Come abbiamo già visto nell’articolo sulla biodiversità, il numero di specie esistenti catalogate finora si aggira intorno ad 1,8 milioni.

Come ordinare, organizzare e classificare lo studio di milioni di specie viventi, così diverse tra loro?

Un modo semplice e geniale c’è: usando le chiavi dicotomiche.

  • Cosa si intende per chiave dicotomica?

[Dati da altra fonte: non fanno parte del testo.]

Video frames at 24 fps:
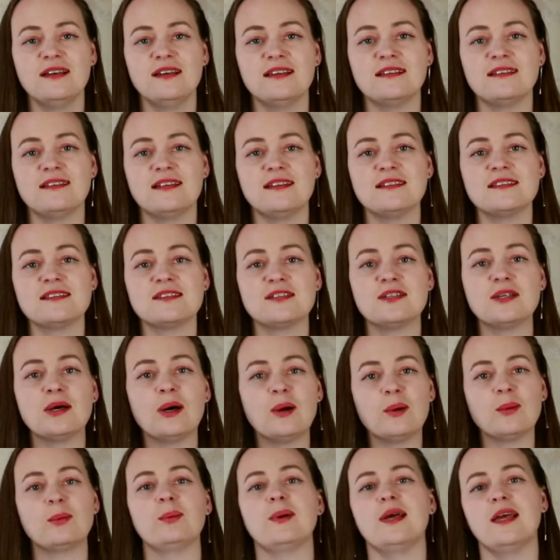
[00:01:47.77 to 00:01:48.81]
there is
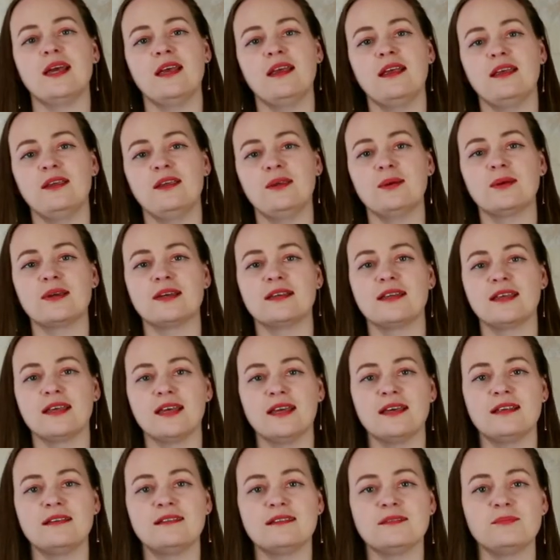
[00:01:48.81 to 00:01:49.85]
no way you can
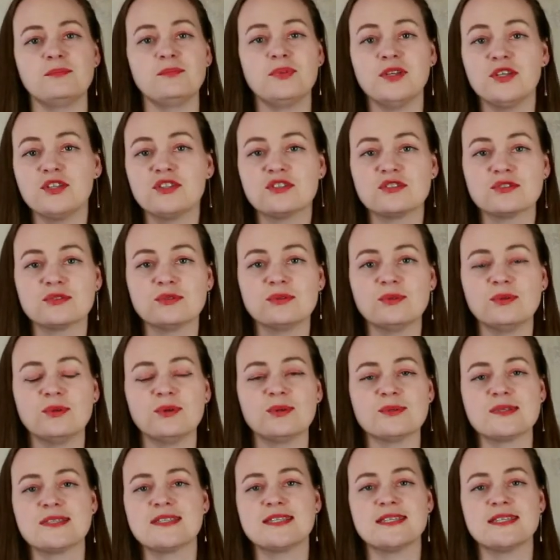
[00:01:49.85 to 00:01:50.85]
get B2 or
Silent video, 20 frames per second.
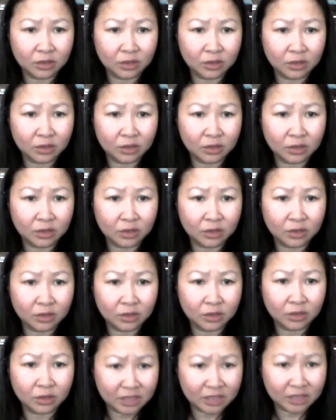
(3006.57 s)
Or did
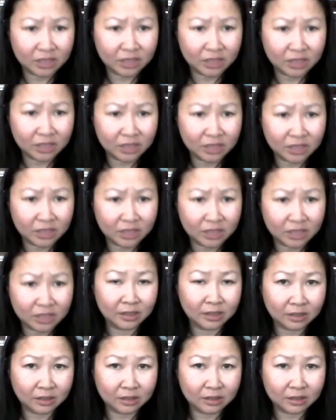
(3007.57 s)
she?
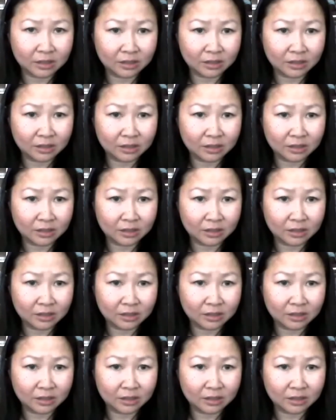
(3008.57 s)
Because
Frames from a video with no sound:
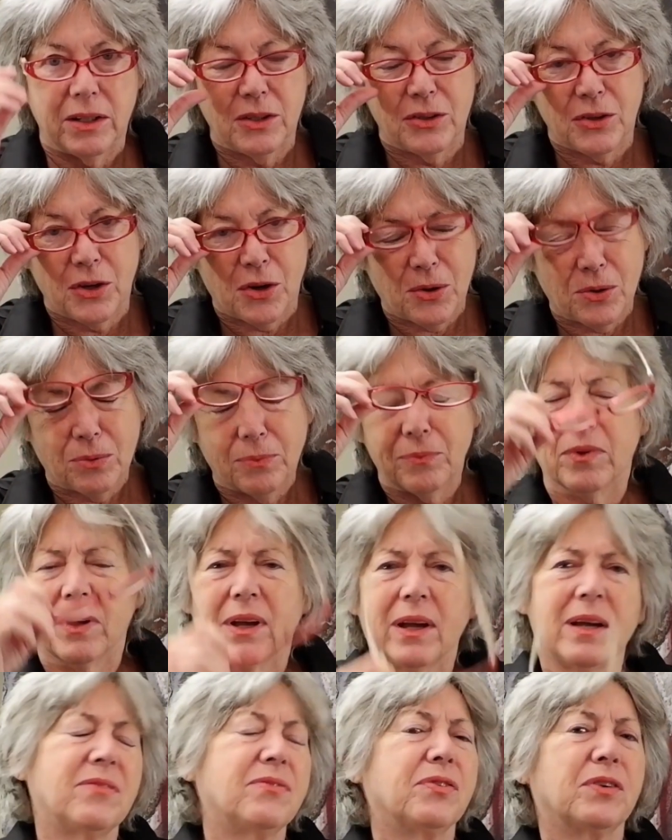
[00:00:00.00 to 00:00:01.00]
You know,
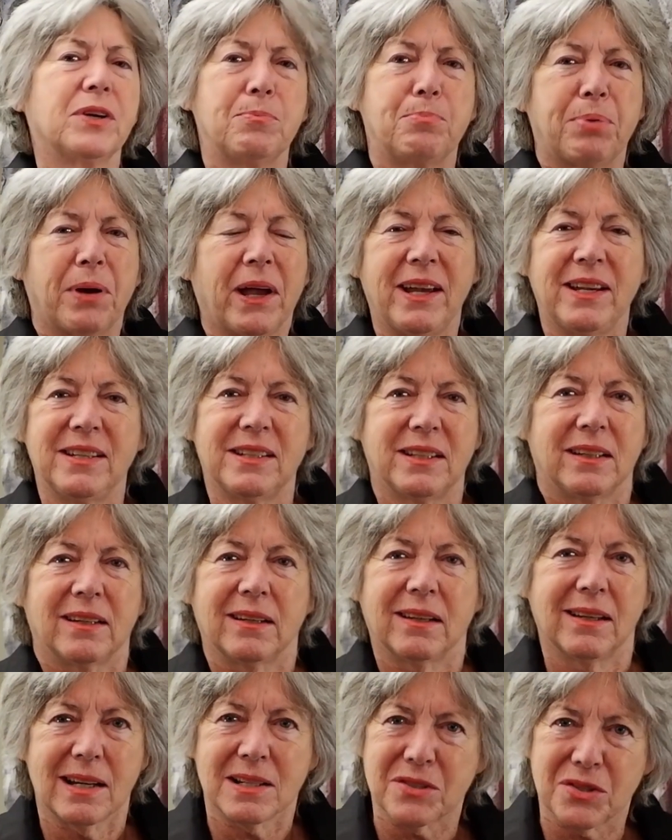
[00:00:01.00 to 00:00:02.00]
every
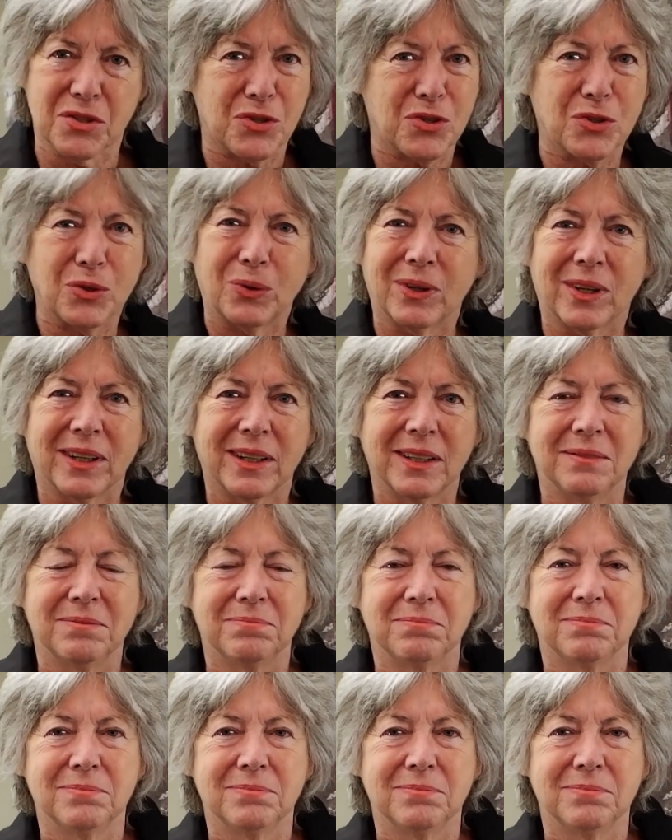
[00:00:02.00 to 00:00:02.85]
painting has a story.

La chiave dicotomica è uno strumento che ci permette di identificare elementi, se strutturati in una tassonomia, in primo luogo gli organismi viventi. Tecnicamente rappresenta un semplice algoritmo binario, in informatica paragonabile ad un algoritmo di ricerca in una struttura dati (la tassonomia), e la conseguente categorizzazione dell’elemento ricercato. La ricerca dicotomica consente, in biologia, la classificazione degli organismi sfruttando la dicotomia, ovvero la divisione degli stessi in due gruppi solitamente basati su una caratteristica peculiare presente in uno ed assente nell’altro.

 

ESEMPIO

Alla domanda “è provvisto di ossa?” sono possibili solo due risposte:

  • Sì, che definirà la famiglia dei vertebrati;
  • No, che definirà la famiglia degli invertebrati;

 

Una chiave dicotomica si basa sulle definizioni dei caratteri morfologici, macroscopici o microscopici; da essa si diramano due soluzioni possibili, se hanno o non hanno un determinato carattere. Ripetendo il processo, si continua fino ad arrivare all’identificazione dell’organismo in questione.

Il loro impiego consiste sempre nel prendere una e solo una delle due (o tre..) alternative; bisogna prima leggere le due affermazioni e optare per una di queste. L’affermazione che si scarta non viene più pressa in considerazione nello sviluppo della determinazione.